How do you respond? CO— put the question to Danny Gavin, vice president and director of marketing at Brian Gavin Diamonds, the Houston-based jeweler whose beginnings trace back to the family’s diamond factory in South Africa. Gavin is also founder and chief strategist at digital marketing agency Optidge and serves as adjunct professor at the University of Houston’s Bauer College of Business with a focus on search engine and social media marketing.
When Gavin saw new online players pushing low price, he considered three options for the business, which sells precision-cut diamonds and jewelry via its website and showroom near Houston’s upscale Galleria mall:
- slash prices to maintain market share
- introduce a low-end product to compete on price
- introduce a high-end product to further elevate the brand
Introducing a lower-end product would not only be detrimental to our brand but would also not be the long-term answer.
Danny Gavin, Brian Gavin Diamonds
The third option was a risky move, Gavin said, because it could alienate customers, erode market share and cannibalize other brands at the company.
Still, he recognized that a knee-jerk response to market movements – racing to the bottom on price – was not the way to go. A better move was to build on the company’s strengths and its founder’s stellar reputation as a master diamond cutter.

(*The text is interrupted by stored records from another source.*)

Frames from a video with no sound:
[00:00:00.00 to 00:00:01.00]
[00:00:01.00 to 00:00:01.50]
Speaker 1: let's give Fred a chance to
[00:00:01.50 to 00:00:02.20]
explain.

The elder Gavin collaborated with his father to research and develop a grading standards system for a precision diamond cut known as “Hearts and Arrows.”

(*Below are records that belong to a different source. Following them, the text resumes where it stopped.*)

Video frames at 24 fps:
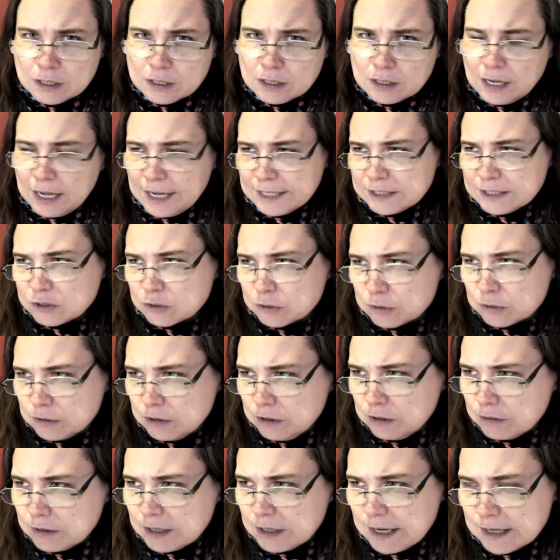I screwed
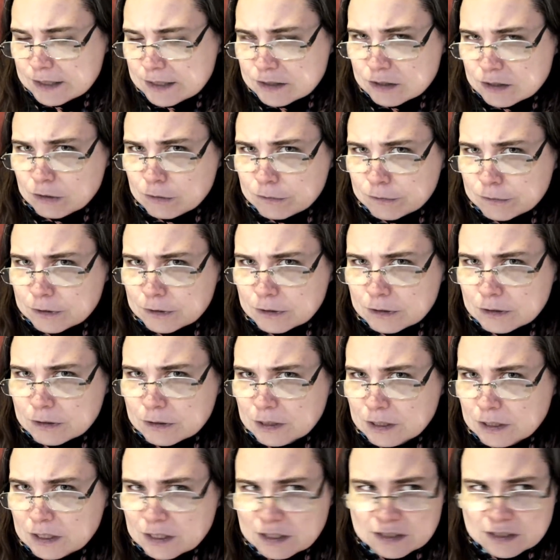you guys over
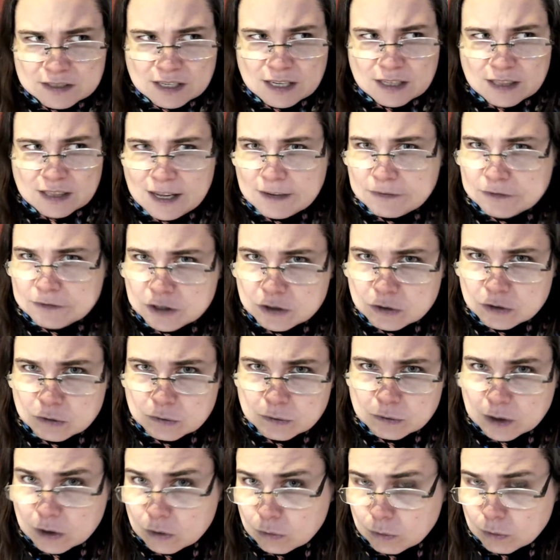because I left you
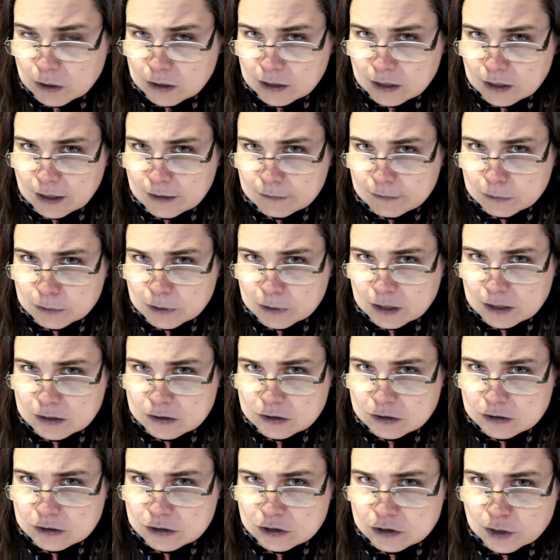when you wanted to have a
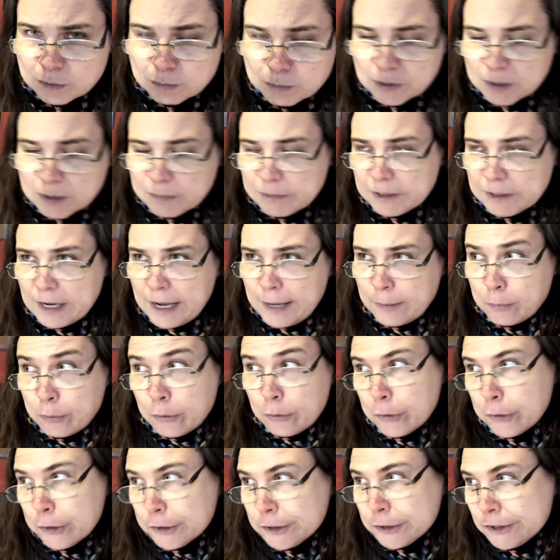relationship. Maybe I
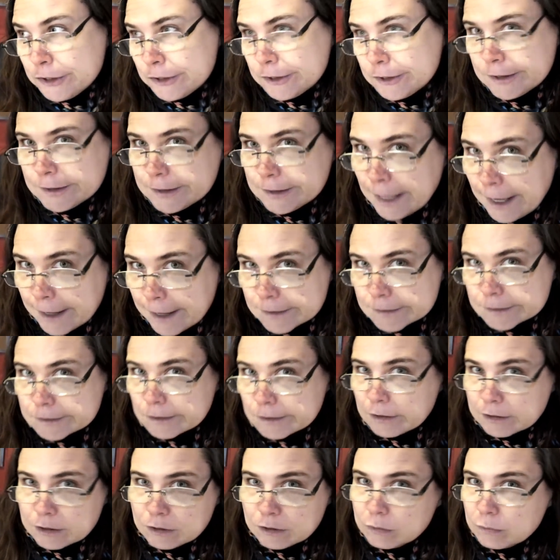pushed sex
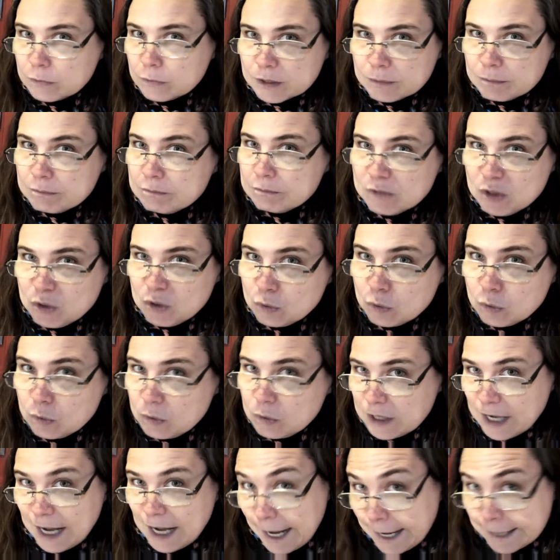on you when you
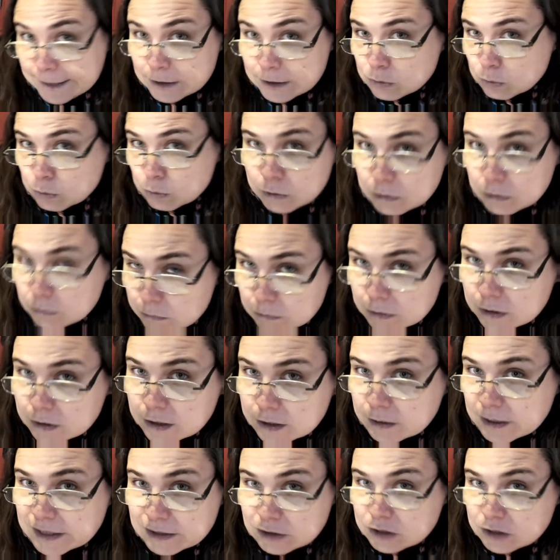guys weren't
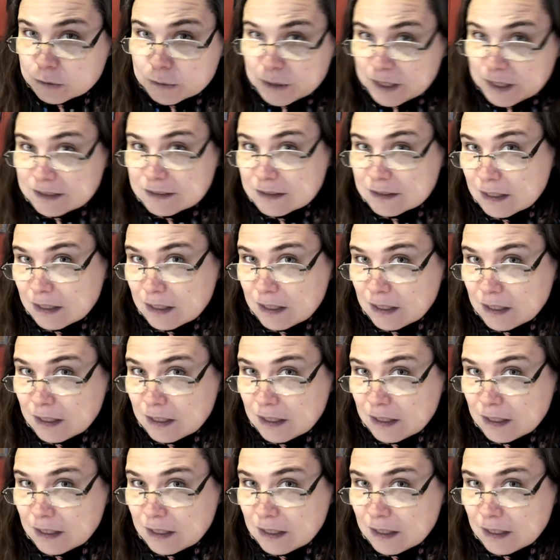really into it.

“We felt that introducing a lower-end product or lowering prices would not only be detrimental to our brand but would also not be the long-term answer,” Danny Gavin told CO—. “So we moved in the opposite direction and introduced our Black by Brian Gavin line, which is based on a proprietary patent pending cutting technique.”
Response to the pricier new line of diamonds was “remarkable,” he said. The high-end collection is never discounted and when the retailer runs special offers, the Black brand is off limits. Demand for the line grows, and the company has grown, too, Gavin said.